Between those two ‘Spanish’ extremes, his many piano works have virtually nothing of the castanet or guitar. Most are charming and well-crafted miniatures, usually modelled rather obviously on late 19th-century European maestros. The sparkling Allegro de Concierto, for example, (Liszt), which won a competition in Madrid in 1903. Or the delightful Escenas romanticas (Chopin), with their quiet and poignant melancholy. Or the Cantos de juventud (Schumann: the title is surely inspired by Kinderszenen). Or the lovely Valses poeticos (Schumann again), which Granados played to concert acclaim throughout his career. He was an outstanding pianist, admired by the French for his subtlety and restraint, but by the Spanish for his fire and passion, and left some piano-roll recordings which show his facility for improvisation.
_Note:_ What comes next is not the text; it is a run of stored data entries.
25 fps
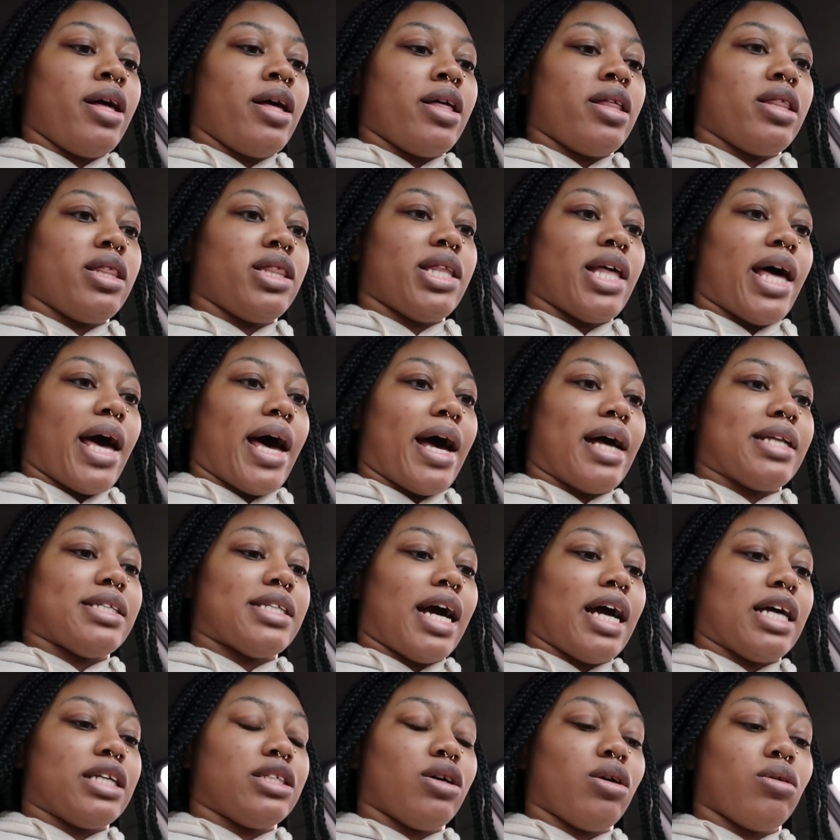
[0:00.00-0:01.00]
that
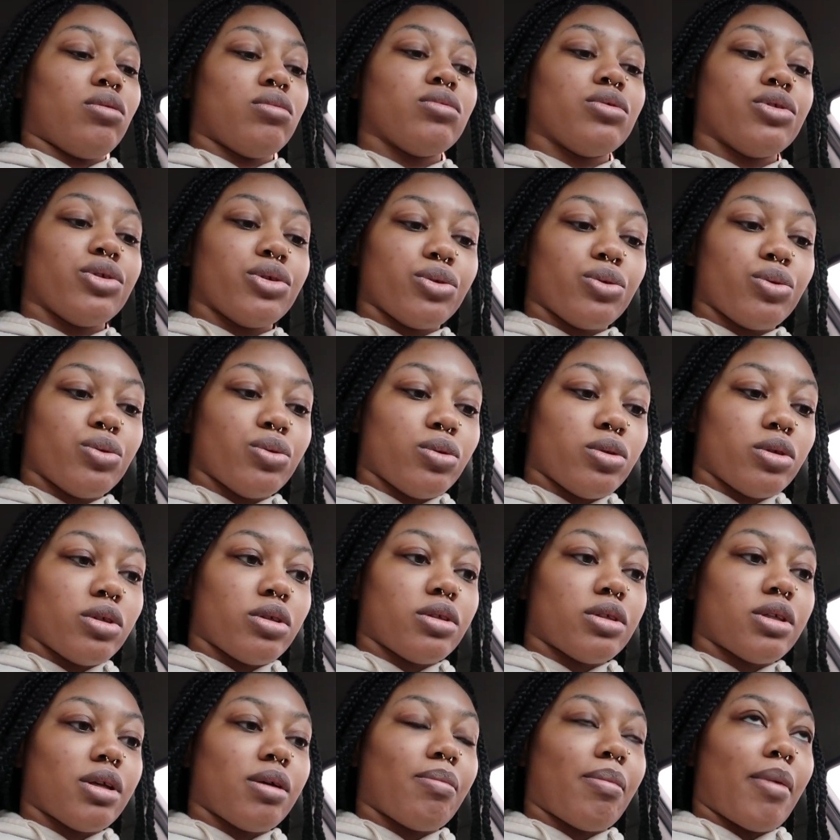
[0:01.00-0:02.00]
I don't
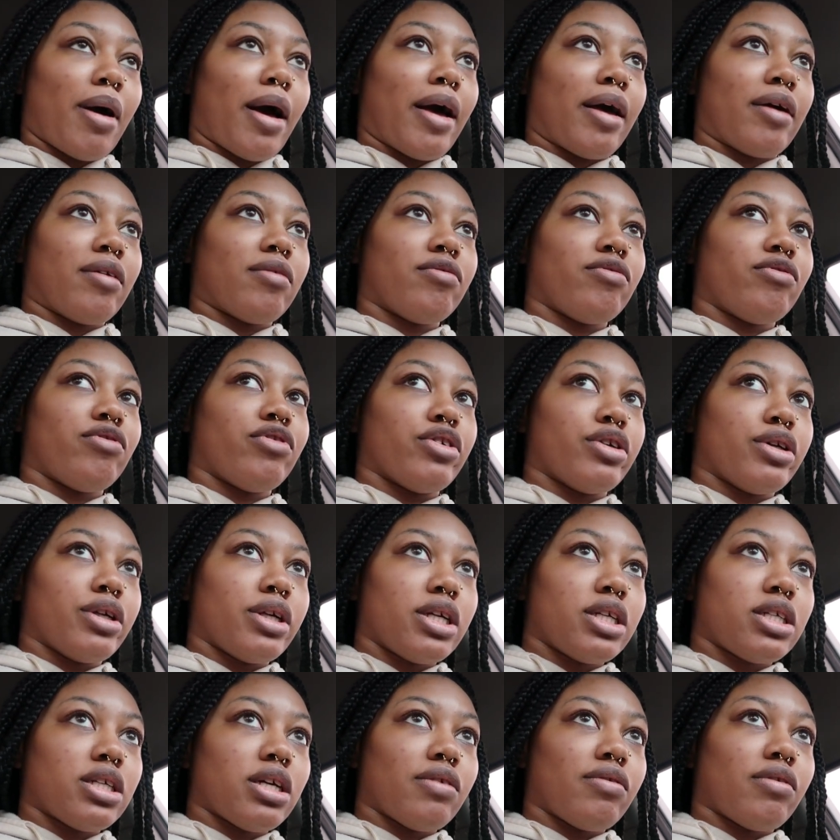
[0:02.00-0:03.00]
lose my
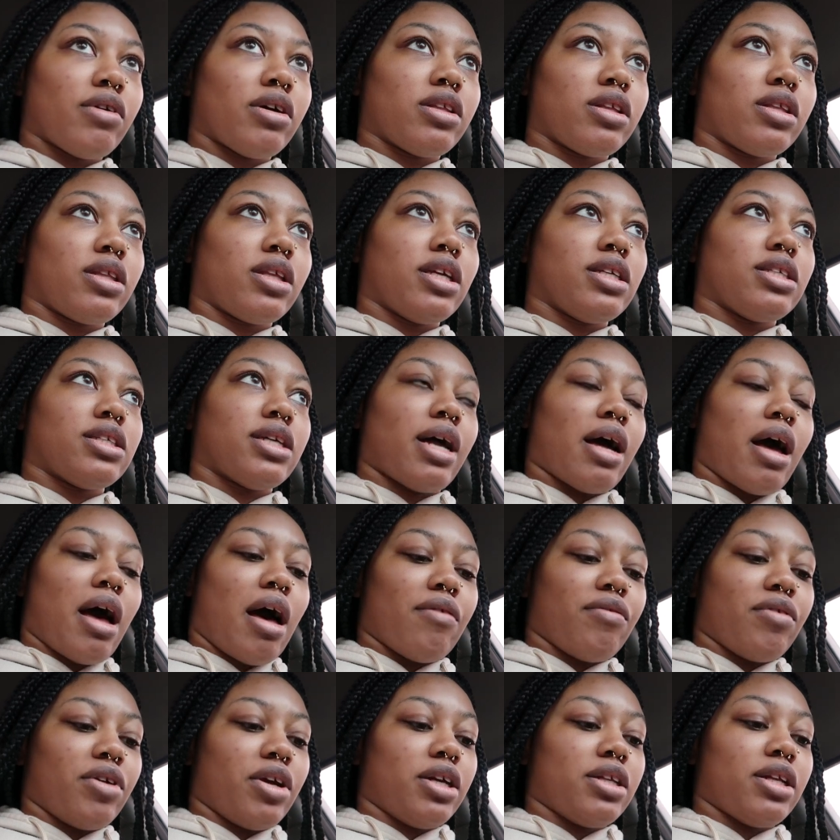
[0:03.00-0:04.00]
footage of other things that I
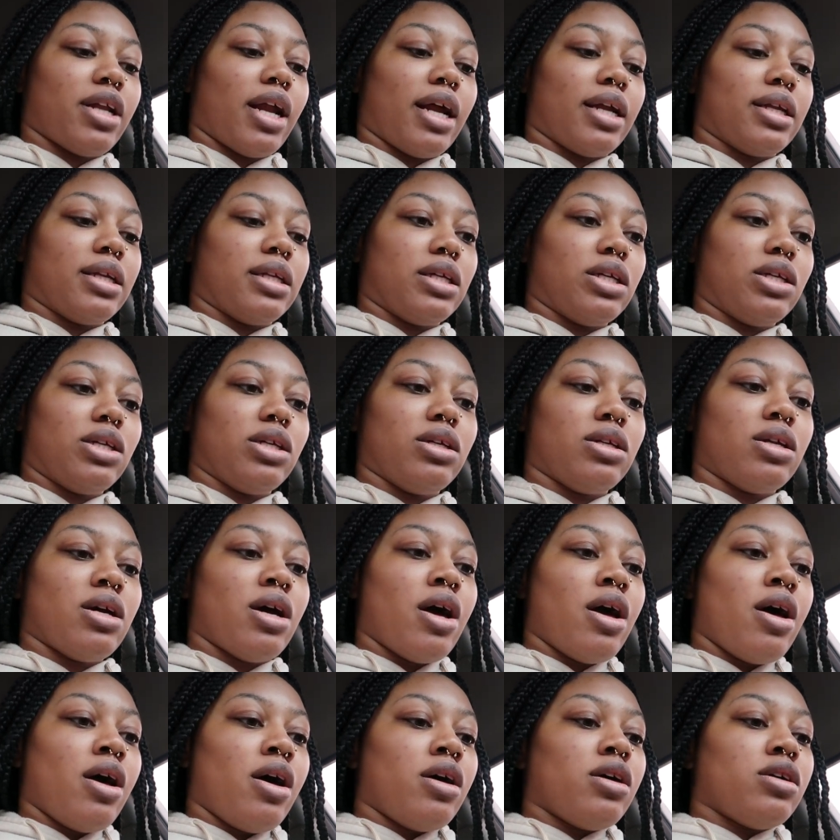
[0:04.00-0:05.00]
have in here that I need.
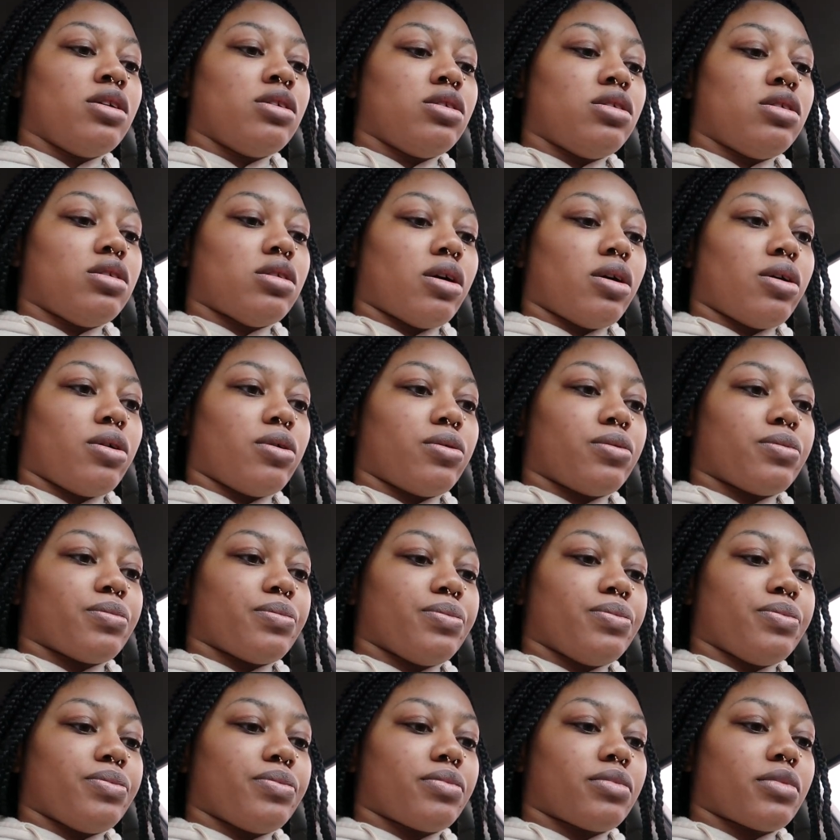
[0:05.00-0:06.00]
So
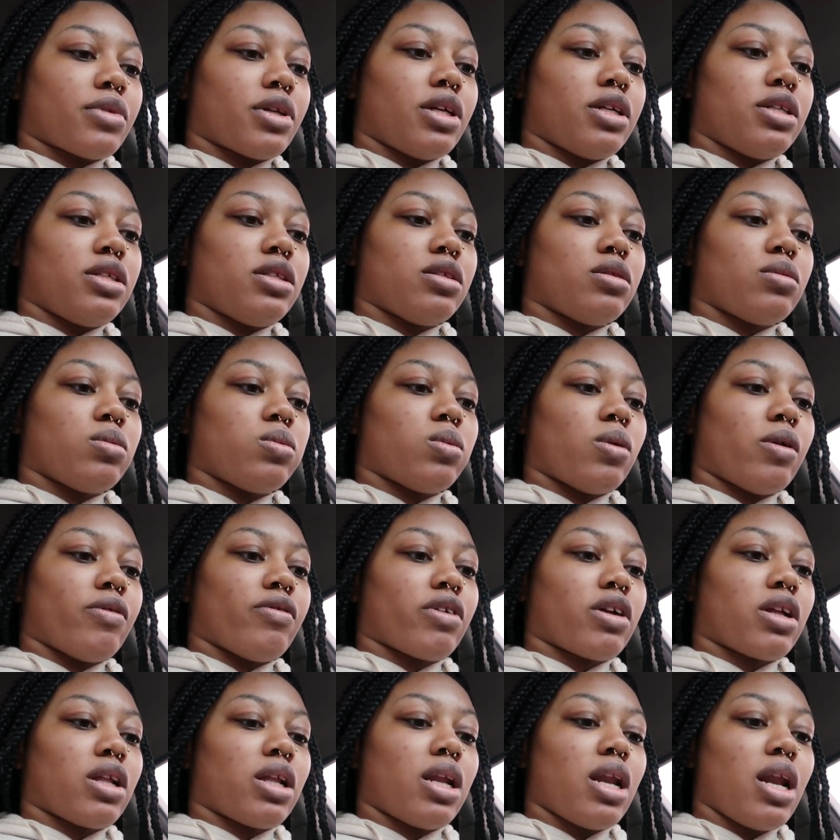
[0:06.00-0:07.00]
it's 12
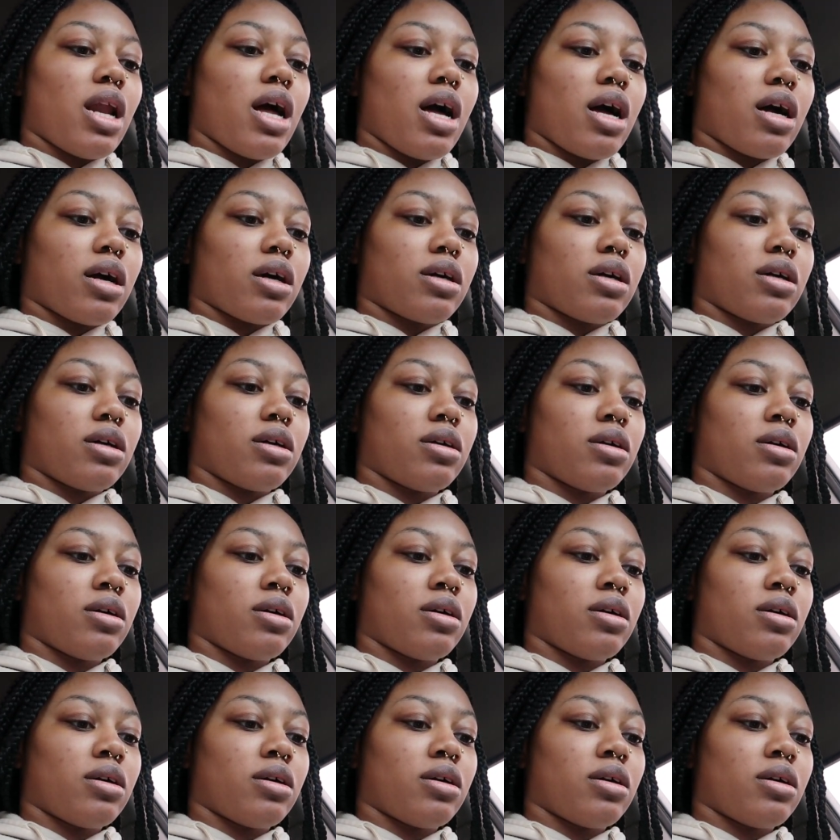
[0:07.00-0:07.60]
o'clock.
He was no son of flamenco. He came from a military family from cool, cosmopolitan Barcelona – Catalan, not Castilian-Spanish, though he spoke both languages fluently. Like the commercial routes of his native city, he looked for musical inspiration as much towards middle Europe as he did towards the rest of the Spanish peninsula. After two years studying in Paris he added French to his language set, though not his harmonic toolkit: no Debussy influence here. Was he a Catalan nationalist, then? No. For one thing, he always signed himself ‘Enrique’, the Castilian spelling, not ‘Enric’, the Catalan spelling. Granted, he wrote five stage works to Catalan texts by Apeles Mestres, two of them genuine operas, others with spoken dialogue. Picarol was the most successful, with a hundred performances; Gaziel scored 40; the others flopped. Yet nowhere in any of them is there a hint of Catalan self-assertion, never mind separatism: no history, no battles, no morals.

Looking for clues in his Spanish-language opera of 1898 María del Carmen yields nothing either. There’s a dash of south-Spanish folklore (from Murcia); a bit of Italian verismo, but with a happy ending; and a deal of Wagner in the approach to handling musical drama. But it received a mixed reception in Madrid and in Barcelona, depending on whether the critic was pro- or anti- Catalanism. Or Wagnerism. Or other -ism.
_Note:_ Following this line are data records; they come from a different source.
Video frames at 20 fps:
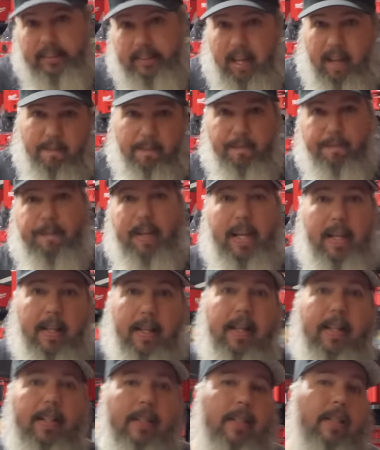got
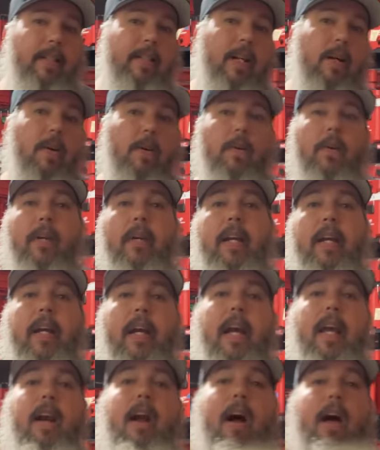feelings. So
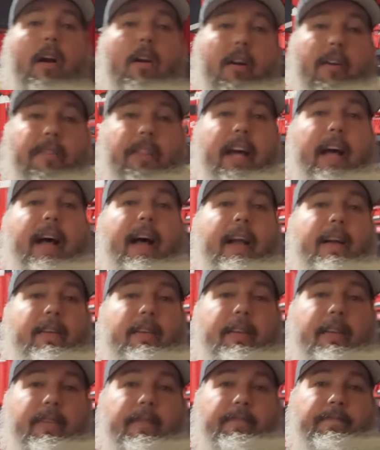in honor of that,
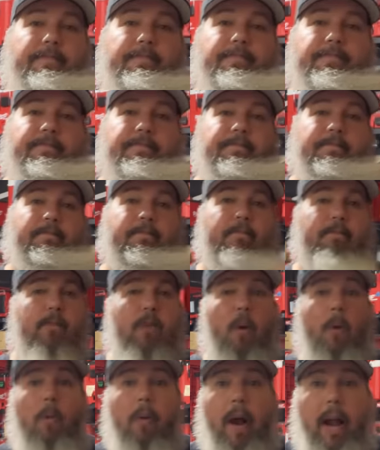
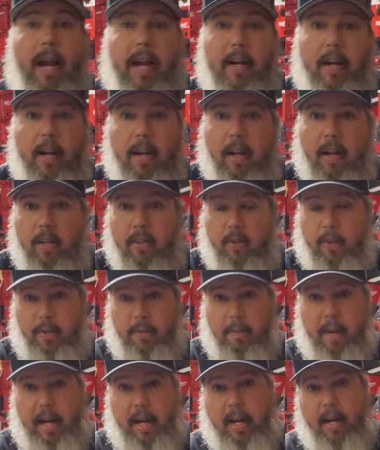right? So it's
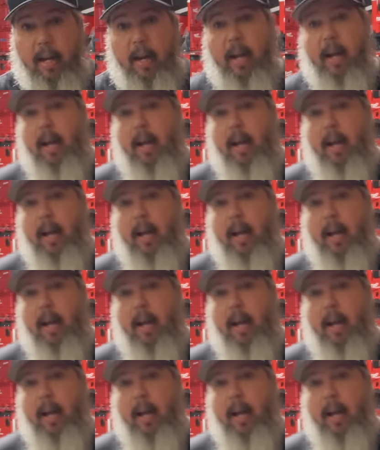me.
The answer is actually the obvious one. Granados didn’t care for politics. He was interested in music and art. If he heard a rhythm, a melodic idea, or a harmonic twist that he liked, he would use it. It didn’t matter whether it was Schumann, flamenco, or the emotional reaction he had to Goya’s paintings. He was proud to promote his country’s culture, as he did in New York when Goyescas was turned, with limited success, into an opera and staged there (the return from which ended in that fatal Channel crossing). But he didn’t regard himself merely as a Catalan; or a Spaniard; or even simply as composer, pianist, or teacher. He saw himself as something grander: an Artist. If Granados was a ‘nationalist’, it was as a citizen of the Nation of Art.